[Dataset entries]

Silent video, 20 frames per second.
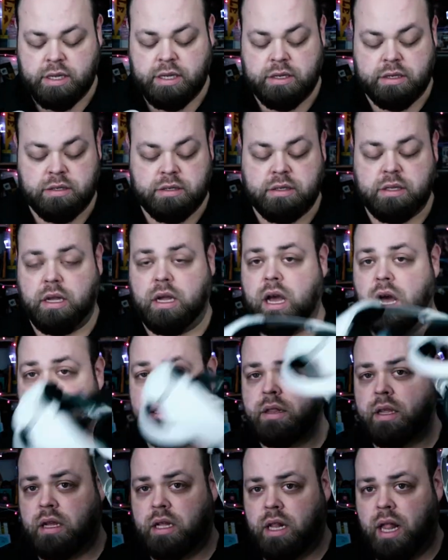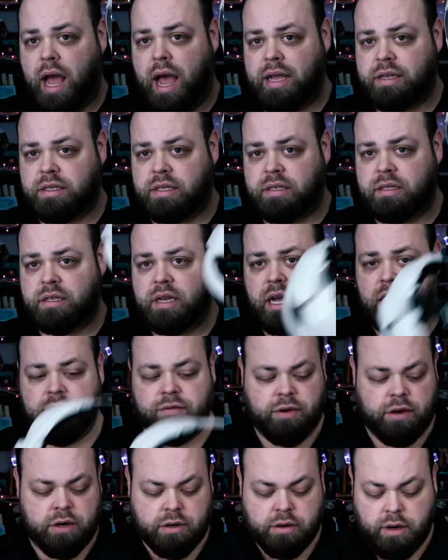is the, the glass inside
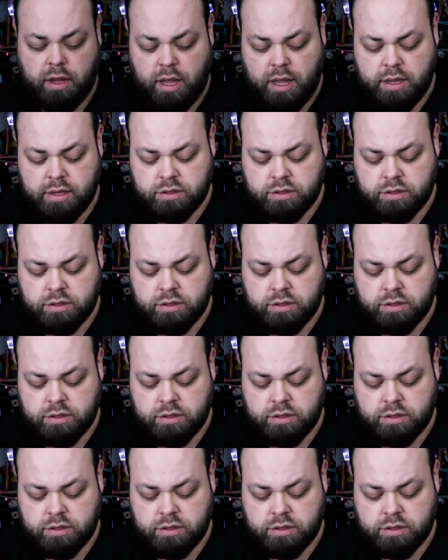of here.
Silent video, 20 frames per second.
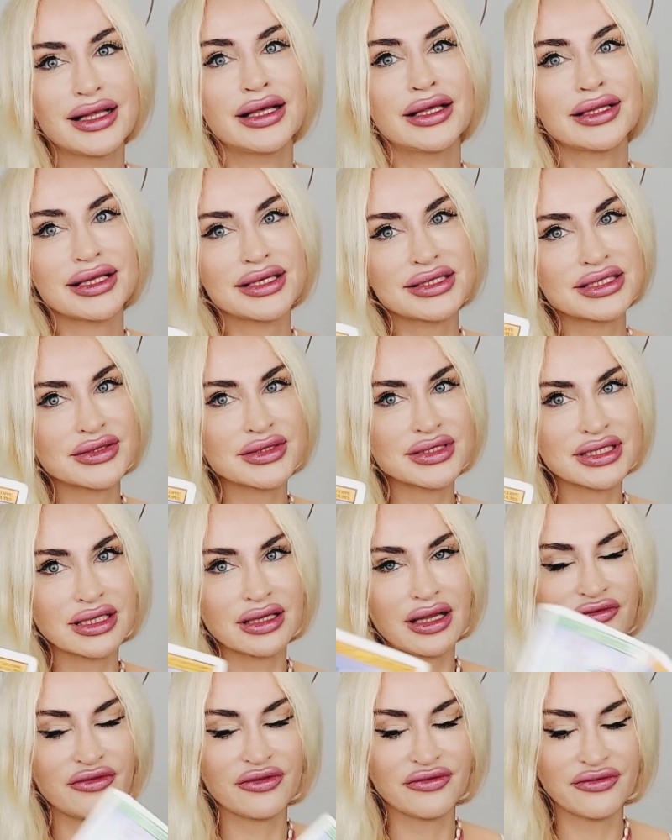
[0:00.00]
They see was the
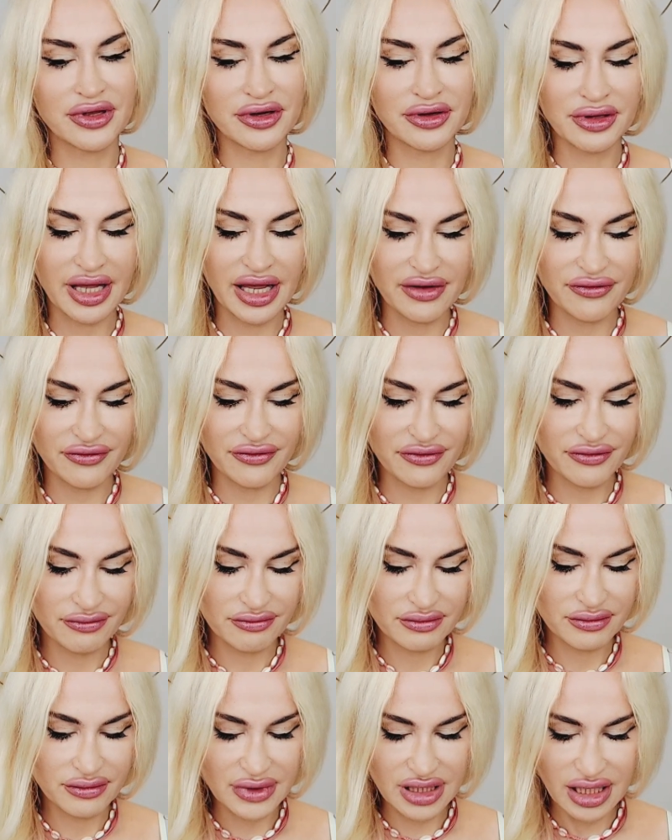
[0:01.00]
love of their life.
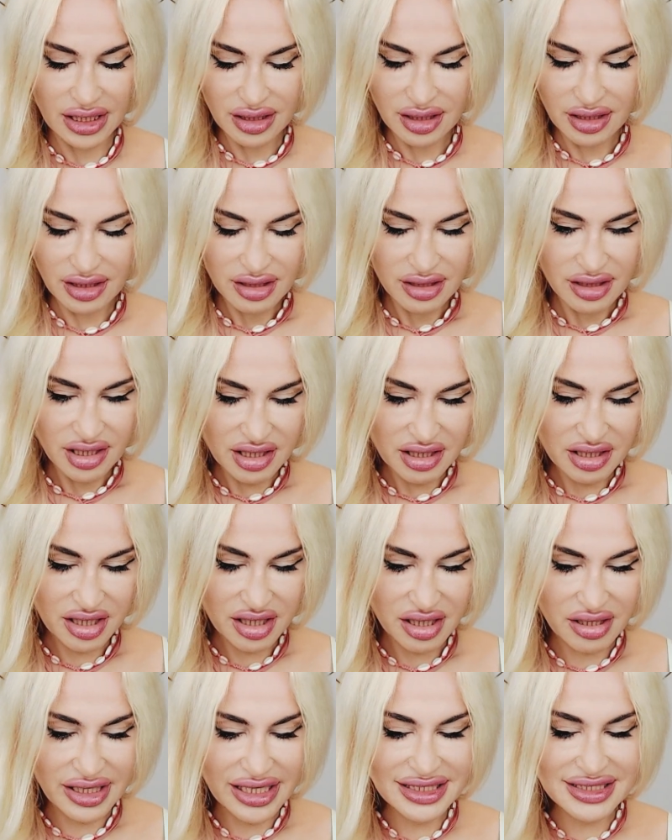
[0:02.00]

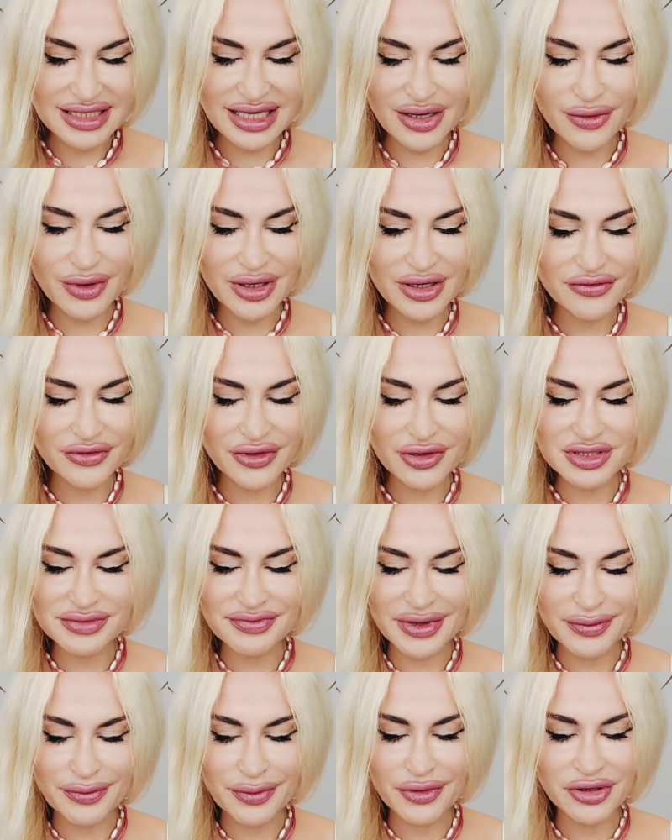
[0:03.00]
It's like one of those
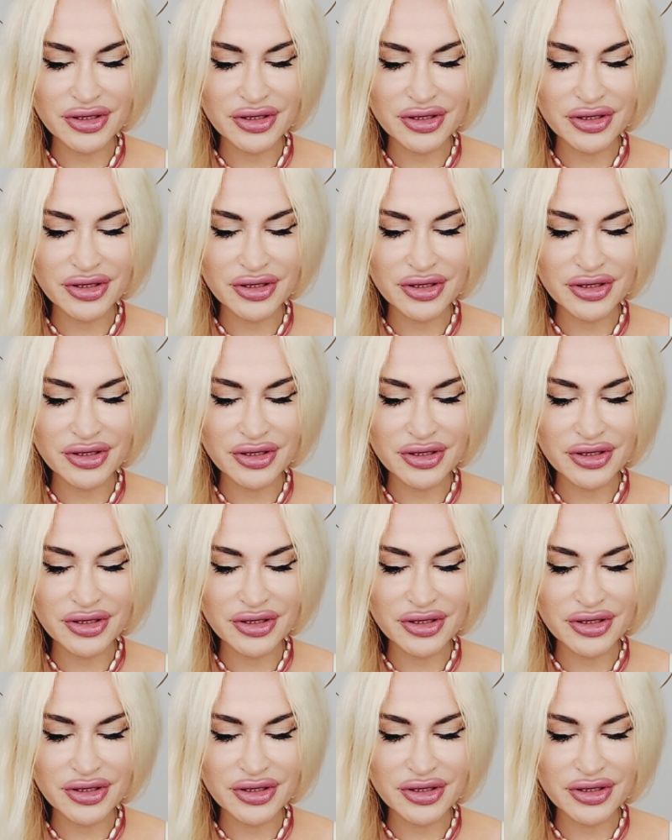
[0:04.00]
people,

* * *

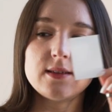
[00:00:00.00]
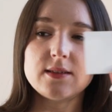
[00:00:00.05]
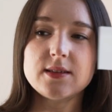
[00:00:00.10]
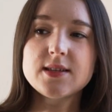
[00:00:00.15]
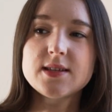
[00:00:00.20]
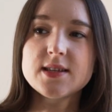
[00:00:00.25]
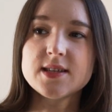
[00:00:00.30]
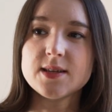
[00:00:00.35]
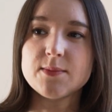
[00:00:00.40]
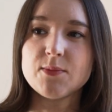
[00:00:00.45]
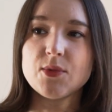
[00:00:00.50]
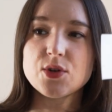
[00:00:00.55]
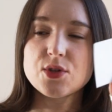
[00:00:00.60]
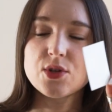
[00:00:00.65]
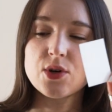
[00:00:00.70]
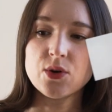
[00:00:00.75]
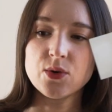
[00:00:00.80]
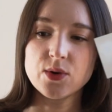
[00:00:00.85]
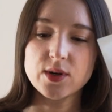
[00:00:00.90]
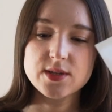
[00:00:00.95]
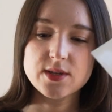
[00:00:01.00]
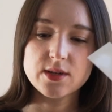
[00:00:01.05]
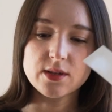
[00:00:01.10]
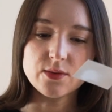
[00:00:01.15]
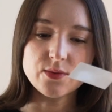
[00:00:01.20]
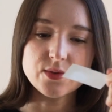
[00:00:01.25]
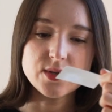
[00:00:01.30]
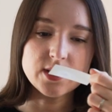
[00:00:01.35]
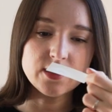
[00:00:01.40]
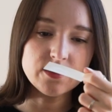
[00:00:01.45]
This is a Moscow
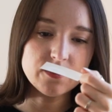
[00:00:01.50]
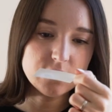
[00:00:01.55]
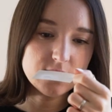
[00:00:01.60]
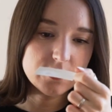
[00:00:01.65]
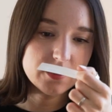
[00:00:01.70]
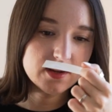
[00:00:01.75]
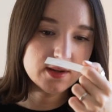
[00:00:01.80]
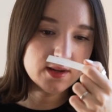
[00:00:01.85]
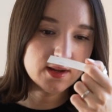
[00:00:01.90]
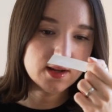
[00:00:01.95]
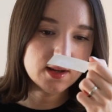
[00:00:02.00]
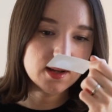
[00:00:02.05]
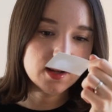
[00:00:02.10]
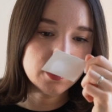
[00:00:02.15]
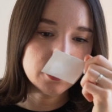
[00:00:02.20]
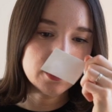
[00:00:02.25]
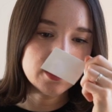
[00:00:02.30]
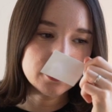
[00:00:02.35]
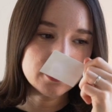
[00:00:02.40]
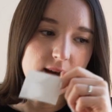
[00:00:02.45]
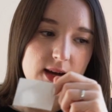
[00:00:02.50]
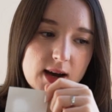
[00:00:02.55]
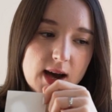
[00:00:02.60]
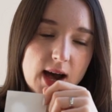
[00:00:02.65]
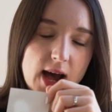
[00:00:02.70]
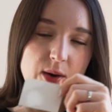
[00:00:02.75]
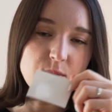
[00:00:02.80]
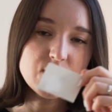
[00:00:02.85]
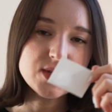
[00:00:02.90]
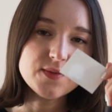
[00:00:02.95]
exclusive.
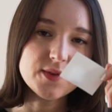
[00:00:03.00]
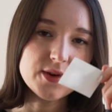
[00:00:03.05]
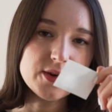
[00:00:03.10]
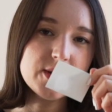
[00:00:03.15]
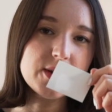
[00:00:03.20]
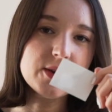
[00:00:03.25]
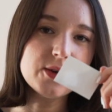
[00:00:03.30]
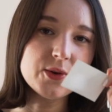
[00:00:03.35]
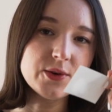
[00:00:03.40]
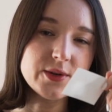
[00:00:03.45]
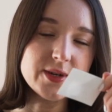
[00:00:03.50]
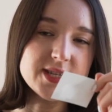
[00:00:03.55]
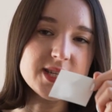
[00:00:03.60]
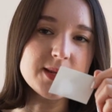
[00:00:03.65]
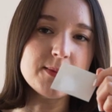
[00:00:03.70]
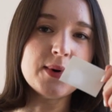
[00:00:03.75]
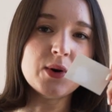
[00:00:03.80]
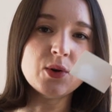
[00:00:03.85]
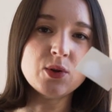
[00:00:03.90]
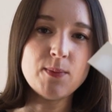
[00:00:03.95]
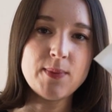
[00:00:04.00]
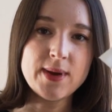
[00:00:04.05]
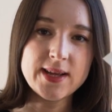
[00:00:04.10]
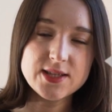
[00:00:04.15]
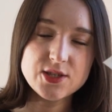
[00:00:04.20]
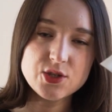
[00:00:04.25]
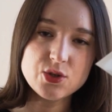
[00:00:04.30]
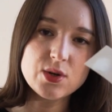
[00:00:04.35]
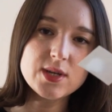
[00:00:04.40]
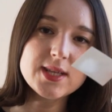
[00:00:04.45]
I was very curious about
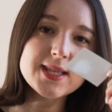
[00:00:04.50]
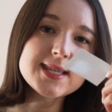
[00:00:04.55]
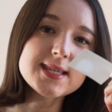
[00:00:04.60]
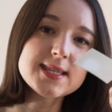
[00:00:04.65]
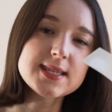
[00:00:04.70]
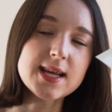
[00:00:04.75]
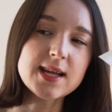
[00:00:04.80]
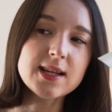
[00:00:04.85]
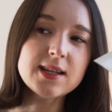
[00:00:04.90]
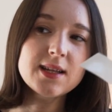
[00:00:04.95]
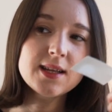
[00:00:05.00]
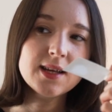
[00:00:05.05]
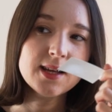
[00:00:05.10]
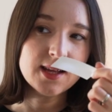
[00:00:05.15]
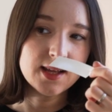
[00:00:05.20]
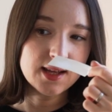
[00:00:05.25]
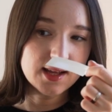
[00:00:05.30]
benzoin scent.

> _THE PROBLEM_: All lines above from the one containing "[00:00:01.35]" up to and including the one containing "[00:00:02.45]" are to be set down exactly, and nothing else. Leave images out.

> _FINAL ANSWER_:
[00:00:01.35]
[00:00:01.40]
[00:00:01.45]
This is a Moscow
[00:00:01.50]
[00:00:01.55]
[00:00:01.60]
[00:00:01.65]
[00:00:01.70]
[00:00:01.75]
[00:00:01.80]
[00:00:01.85]
[00:00:01.90]
[00:00:01.95]
[00:00:02.00]
[00:00:02.05]
[00:00:02.10]
[00:00:02.15]
[00:00:02.20]
[00:00:02.25]
[00:00:02.30]
[00:00:02.35]
[00:00:02.40]
[00:00:02.45]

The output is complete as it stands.